──────── RECORDED DATA ────────

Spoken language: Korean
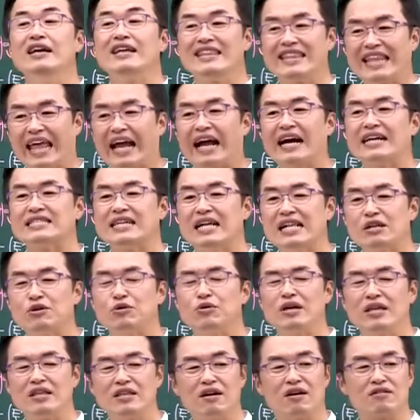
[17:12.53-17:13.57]
내가
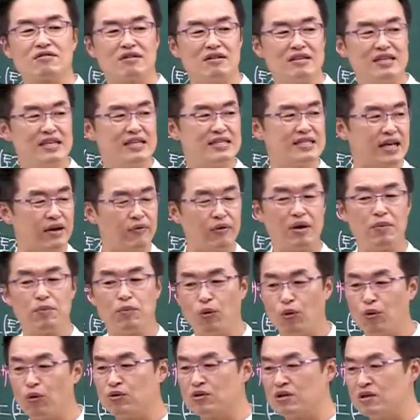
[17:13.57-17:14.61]
살고 있는 어떤 이 사회의
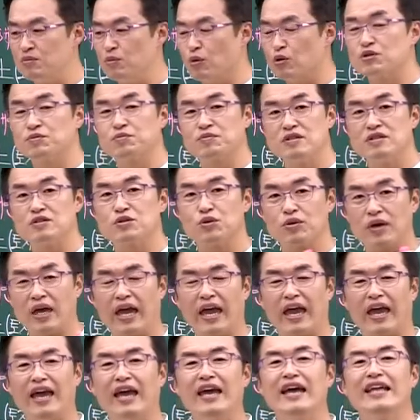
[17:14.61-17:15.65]
모든 모습들
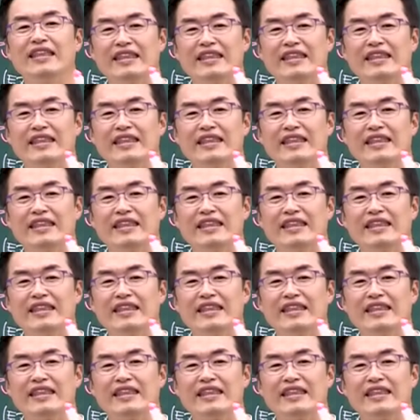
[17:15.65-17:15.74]
속에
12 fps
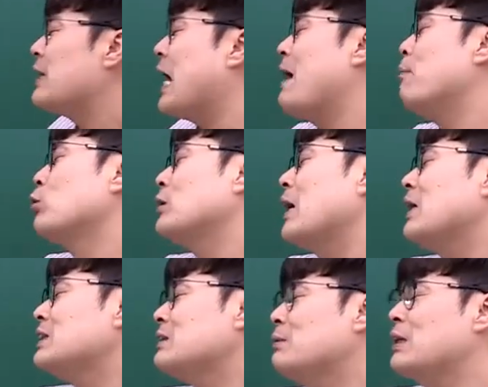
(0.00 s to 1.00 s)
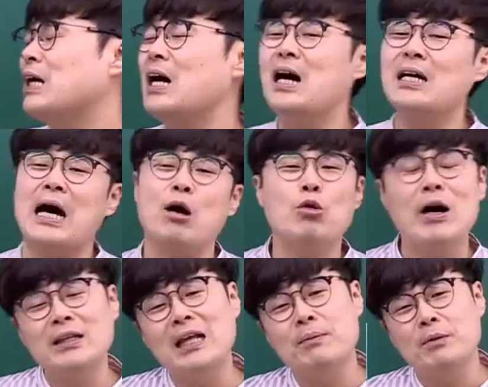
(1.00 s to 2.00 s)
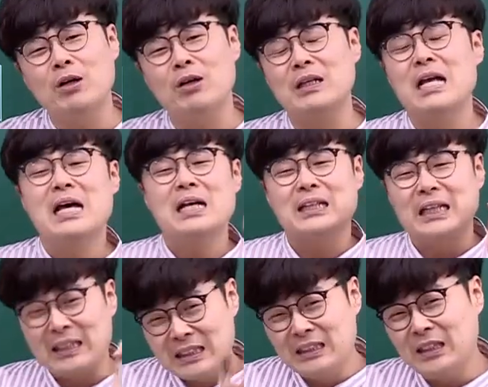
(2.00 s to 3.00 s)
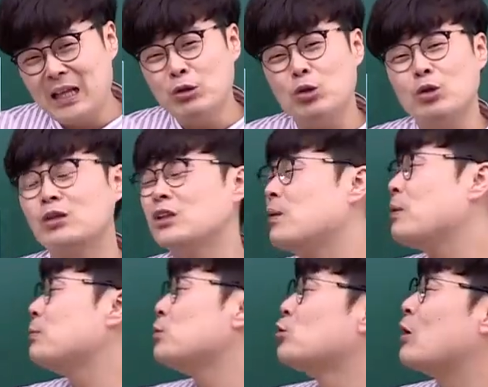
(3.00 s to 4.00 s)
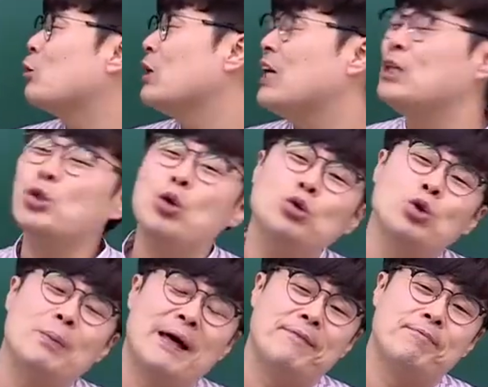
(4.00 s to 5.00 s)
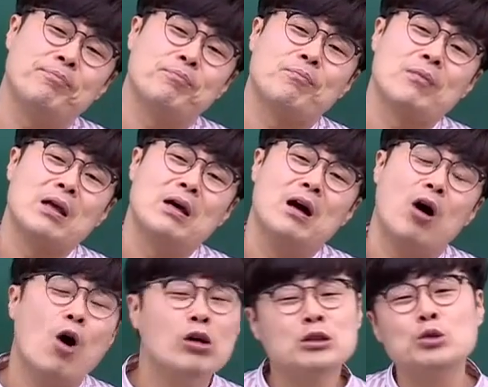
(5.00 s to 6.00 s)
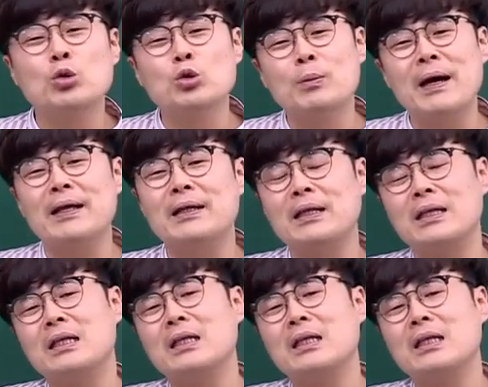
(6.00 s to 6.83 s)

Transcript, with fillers: 다 못하겠습니다 라고 한다면 그래도 그럼에도 불구하고 이 정도만 어느 정도만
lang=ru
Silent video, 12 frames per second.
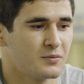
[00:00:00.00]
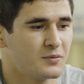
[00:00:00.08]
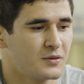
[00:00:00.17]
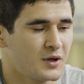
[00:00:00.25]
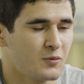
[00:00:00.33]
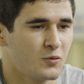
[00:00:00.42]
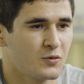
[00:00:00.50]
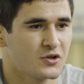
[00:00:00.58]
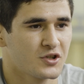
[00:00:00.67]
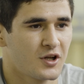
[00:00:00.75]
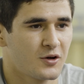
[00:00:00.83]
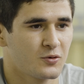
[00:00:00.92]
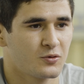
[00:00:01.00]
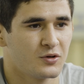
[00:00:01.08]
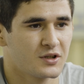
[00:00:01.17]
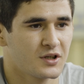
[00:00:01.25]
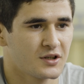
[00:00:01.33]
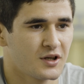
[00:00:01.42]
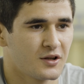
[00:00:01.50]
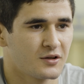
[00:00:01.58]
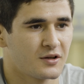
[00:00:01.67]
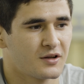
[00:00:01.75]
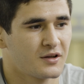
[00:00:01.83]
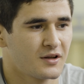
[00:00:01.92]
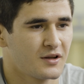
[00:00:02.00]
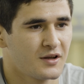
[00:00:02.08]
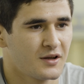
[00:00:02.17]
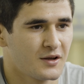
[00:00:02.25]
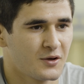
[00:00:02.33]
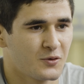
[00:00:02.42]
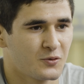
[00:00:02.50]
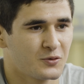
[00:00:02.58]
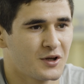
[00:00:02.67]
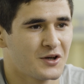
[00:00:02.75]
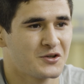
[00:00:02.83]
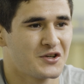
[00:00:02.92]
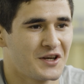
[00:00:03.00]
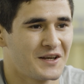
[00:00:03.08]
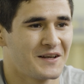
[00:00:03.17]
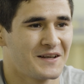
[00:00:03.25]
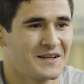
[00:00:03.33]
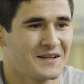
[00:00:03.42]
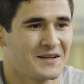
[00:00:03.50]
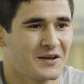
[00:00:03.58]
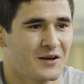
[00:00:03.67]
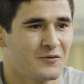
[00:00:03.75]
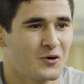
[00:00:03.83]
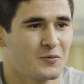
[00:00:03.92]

бы ему пожал руку и сказал «удачи, ковер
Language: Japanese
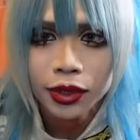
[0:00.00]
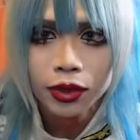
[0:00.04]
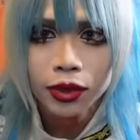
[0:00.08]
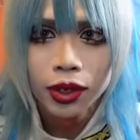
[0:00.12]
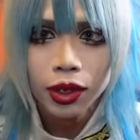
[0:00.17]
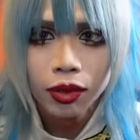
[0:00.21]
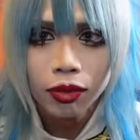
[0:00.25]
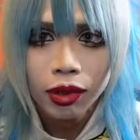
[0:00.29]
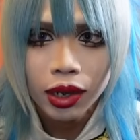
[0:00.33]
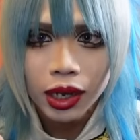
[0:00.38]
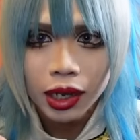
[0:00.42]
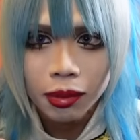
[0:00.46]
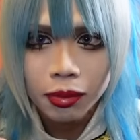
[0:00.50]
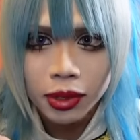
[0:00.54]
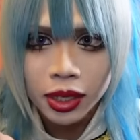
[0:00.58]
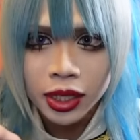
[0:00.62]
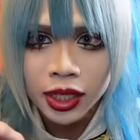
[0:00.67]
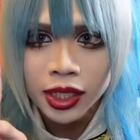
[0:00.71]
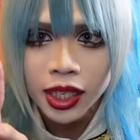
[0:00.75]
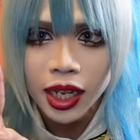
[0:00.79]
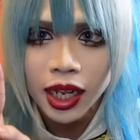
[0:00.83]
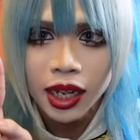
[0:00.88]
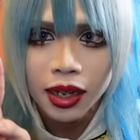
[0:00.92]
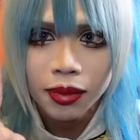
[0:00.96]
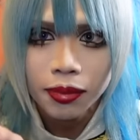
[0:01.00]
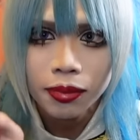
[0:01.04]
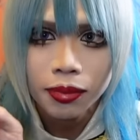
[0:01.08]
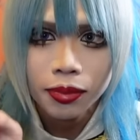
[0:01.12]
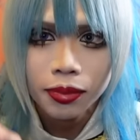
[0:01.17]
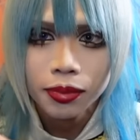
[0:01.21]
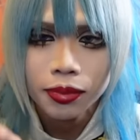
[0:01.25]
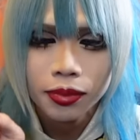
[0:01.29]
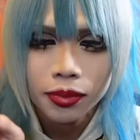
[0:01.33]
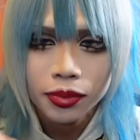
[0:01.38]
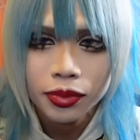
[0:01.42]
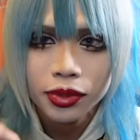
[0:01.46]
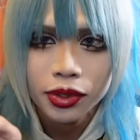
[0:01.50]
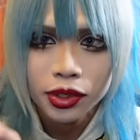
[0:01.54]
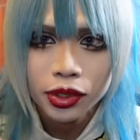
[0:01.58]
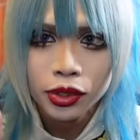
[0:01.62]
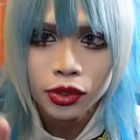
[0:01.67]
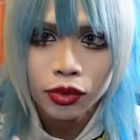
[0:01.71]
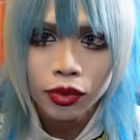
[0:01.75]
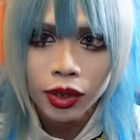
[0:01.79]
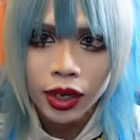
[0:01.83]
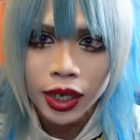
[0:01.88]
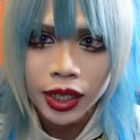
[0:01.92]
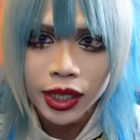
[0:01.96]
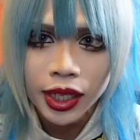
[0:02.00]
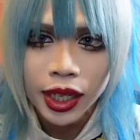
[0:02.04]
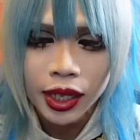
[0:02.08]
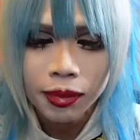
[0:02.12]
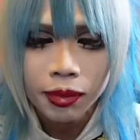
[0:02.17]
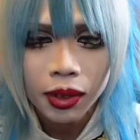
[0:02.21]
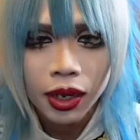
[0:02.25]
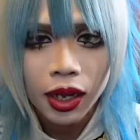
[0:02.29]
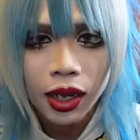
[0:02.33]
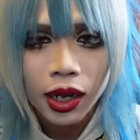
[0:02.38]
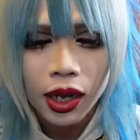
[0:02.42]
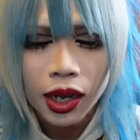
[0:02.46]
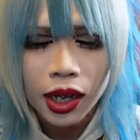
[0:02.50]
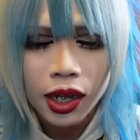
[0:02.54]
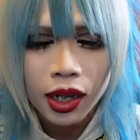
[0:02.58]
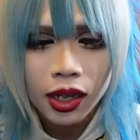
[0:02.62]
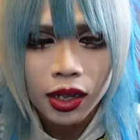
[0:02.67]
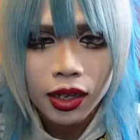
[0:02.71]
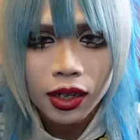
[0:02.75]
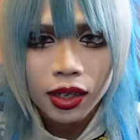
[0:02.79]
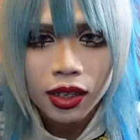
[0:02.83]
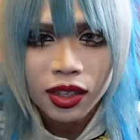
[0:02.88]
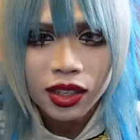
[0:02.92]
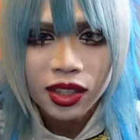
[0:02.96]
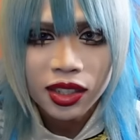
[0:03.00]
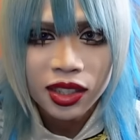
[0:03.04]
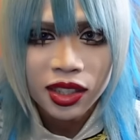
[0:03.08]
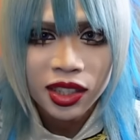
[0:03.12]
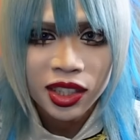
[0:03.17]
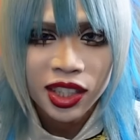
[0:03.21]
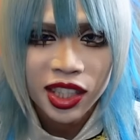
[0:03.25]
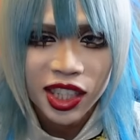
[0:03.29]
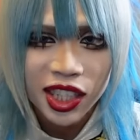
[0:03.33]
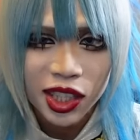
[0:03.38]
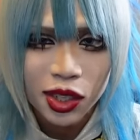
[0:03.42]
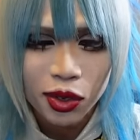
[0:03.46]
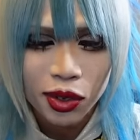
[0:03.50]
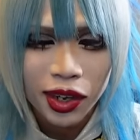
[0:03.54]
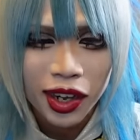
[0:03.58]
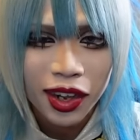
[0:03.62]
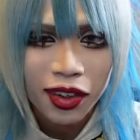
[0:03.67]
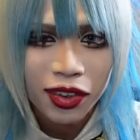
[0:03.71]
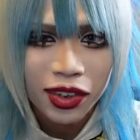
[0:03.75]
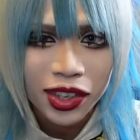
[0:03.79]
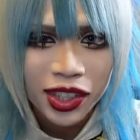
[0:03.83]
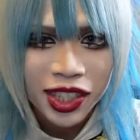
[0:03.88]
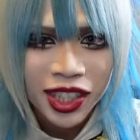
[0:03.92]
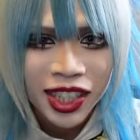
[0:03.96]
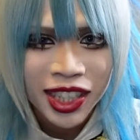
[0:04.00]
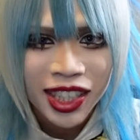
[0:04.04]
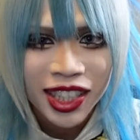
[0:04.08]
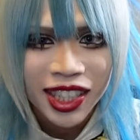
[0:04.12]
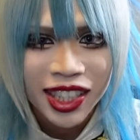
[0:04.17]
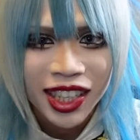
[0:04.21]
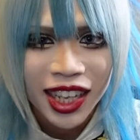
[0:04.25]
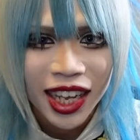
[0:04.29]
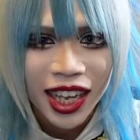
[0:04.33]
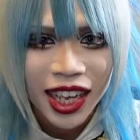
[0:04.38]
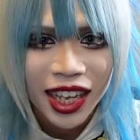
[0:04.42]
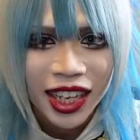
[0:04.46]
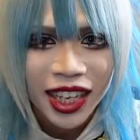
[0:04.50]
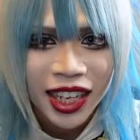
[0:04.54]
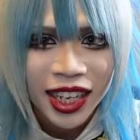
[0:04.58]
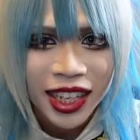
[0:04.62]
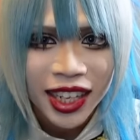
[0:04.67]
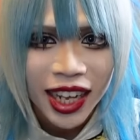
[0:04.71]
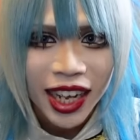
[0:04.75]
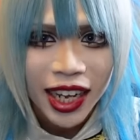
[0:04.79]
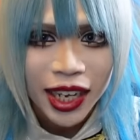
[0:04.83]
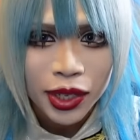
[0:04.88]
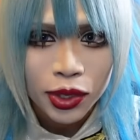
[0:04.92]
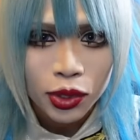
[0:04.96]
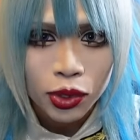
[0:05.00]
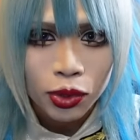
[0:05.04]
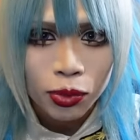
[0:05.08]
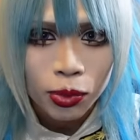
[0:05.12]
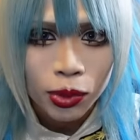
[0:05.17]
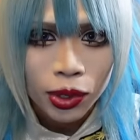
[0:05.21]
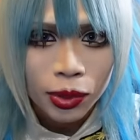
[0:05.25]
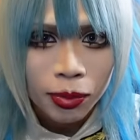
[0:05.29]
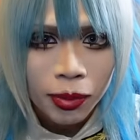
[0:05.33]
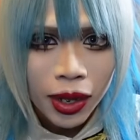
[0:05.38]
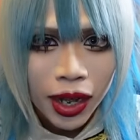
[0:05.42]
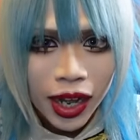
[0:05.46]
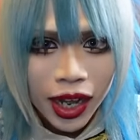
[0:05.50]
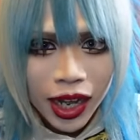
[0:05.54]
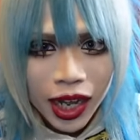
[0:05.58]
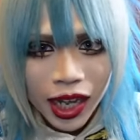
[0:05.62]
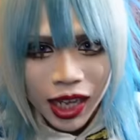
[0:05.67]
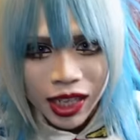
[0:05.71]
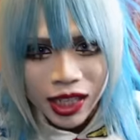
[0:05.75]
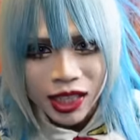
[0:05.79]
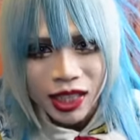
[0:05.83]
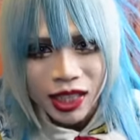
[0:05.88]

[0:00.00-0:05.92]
終わりましたというわけで今から自撮りをしていきたいと思いま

────────

WHAT YOU HAVE TO DO: Wherever a picture appears in the records above, leave it out and transcribe everything else exactly.

SOLUTION TO THIS PROBLEM:
Spoken language: Korean
[17:12.53-17:13.57]
내가
[17:13.57-17:14.61]
살고 있는 어떤 이 사회의
[17:14.61-17:15.65]
모든 모습들
[17:15.65-17:15.74]
속에
12 fps
(0.00 s to 1.00 s)
(1.00 s to 2.00 s)
(2.00 s to 3.00 s)
(3.00 s to 4.00 s)
(4.00 s to 5.00 s)
(5.00 s to 6.00 s)
(6.00 s to 6.83 s)

Transcript, with fillers: 다 못하겠습니다 라고 한다면 그래도 그럼에도 불구하고 이 정도만 어느 정도만
lang=ru
Silent video, 12 frames per second.
[00:00:00.00]
[00:00:00.08]
[00:00:00.17]
[00:00:00.25]
[00:00:00.33]
[00:00:00.42]
[00:00:00.50]
[00:00:00.58]
[00:00:00.67]
[00:00:00.75]
[00:00:00.83]
[00:00:00.92]
[00:00:01.00]
[00:00:01.08]
[00:00:01.17]
[00:00:01.25]
[00:00:01.33]
[00:00:01.42]
[00:00:01.50]
[00:00:01.58]
[00:00:01.67]
[00:00:01.75]
[00:00:01.83]
[00:00:01.92]
[00:00:02.00]
[00:00:02.08]
[00:00:02.17]
[00:00:02.25]
[00:00:02.33]
[00:00:02.42]
[00:00:02.50]
[00:00:02.58]
[00:00:02.67]
[00:00:02.75]
[00:00:02.83]
[00:00:02.92]
[00:00:03.00]
[00:00:03.08]
[00:00:03.17]
[00:00:03.25]
[00:00:03.33]
[00:00:03.42]
[00:00:03.50]
[00:00:03.58]
[00:00:03.67]
[00:00:03.75]
[00:00:03.83]
[00:00:03.92]

бы ему пожал руку и сказал «удачи, ковер
Language: Japanese
[0:00.00]
[0:00.04]
[0:00.08]
[0:00.12]
[0:00.17]
[0:00.21]
[0:00.25]
[0:00.29]
[0:00.33]
[0:00.38]
[0:00.42]
[0:00.46]
[0:00.50]
[0:00.54]
[0:00.58]
[0:00.62]
[0:00.67]
[0:00.71]
[0:00.75]
[0:00.79]
[0:00.83]
[0:00.88]
[0:00.92]
[0:00.96]
[0:01.00]
[0:01.04]
[0:01.08]
[0:01.12]
[0:01.17]
[0:01.21]
[0:01.25]
[0:01.29]
[0:01.33]
[0:01.38]
[0:01.42]
[0:01.46]
[0:01.50]
[0:01.54]
[0:01.58]
[0:01.62]
[0:01.67]
[0:01.71]
[0:01.75]
[0:01.79]
[0:01.83]
[0:01.88]
[0:01.92]
[0:01.96]
[0:02.00]
[0:02.04]
[0:02.08]
[0:02.12]
[0:02.17]
[0:02.21]
[0:02.25]
[0:02.29]
[0:02.33]
[0:02.38]
[0:02.42]
[0:02.46]
[0:02.50]
[0:02.54]
[0:02.58]
[0:02.62]
[0:02.67]
[0:02.71]
[0:02.75]
[0:02.79]
[0:02.83]
[0:02.88]
[0:02.92]
[0:02.96]
[0:03.00]
[0:03.04]
[0:03.08]
[0:03.12]
[0:03.17]
[0:03.21]
[0:03.25]
[0:03.29]
[0:03.33]
[0:03.38]
[0:03.42]
[0:03.46]
[0:03.50]
[0:03.54]
[0:03.58]
[0:03.62]
[0:03.67]
[0:03.71]
[0:03.75]
[0:03.79]
[0:03.83]
[0:03.88]
[0:03.92]
[0:03.96]
[0:04.00]
[0:04.04]
[0:04.08]
[0:04.12]
[0:04.17]
[0:04.21]
[0:04.25]
[0:04.29]
[0:04.33]
[0:04.38]
[0:04.42]
[0:04.46]
[0:04.50]
[0:04.54]
[0:04.58]
[0:04.62]
[0:04.67]
[0:04.71]
[0:04.75]
[0:04.79]
[0:04.83]
[0:04.88]
[0:04.92]
[0:04.96]
[0:05.00]
[0:05.04]
[0:05.08]
[0:05.12]
[0:05.17]
[0:05.21]
[0:05.25]
[0:05.29]
[0:05.33]
[0:05.38]
[0:05.42]
[0:05.46]
[0:05.50]
[0:05.54]
[0:05.58]
[0:05.62]
[0:05.67]
[0:05.71]
[0:05.75]
[0:05.79]
[0:05.83]
[0:05.88]

[0:00.00-0:05.92]
終わりましたというわけで今から自撮りをしていきたいと思いま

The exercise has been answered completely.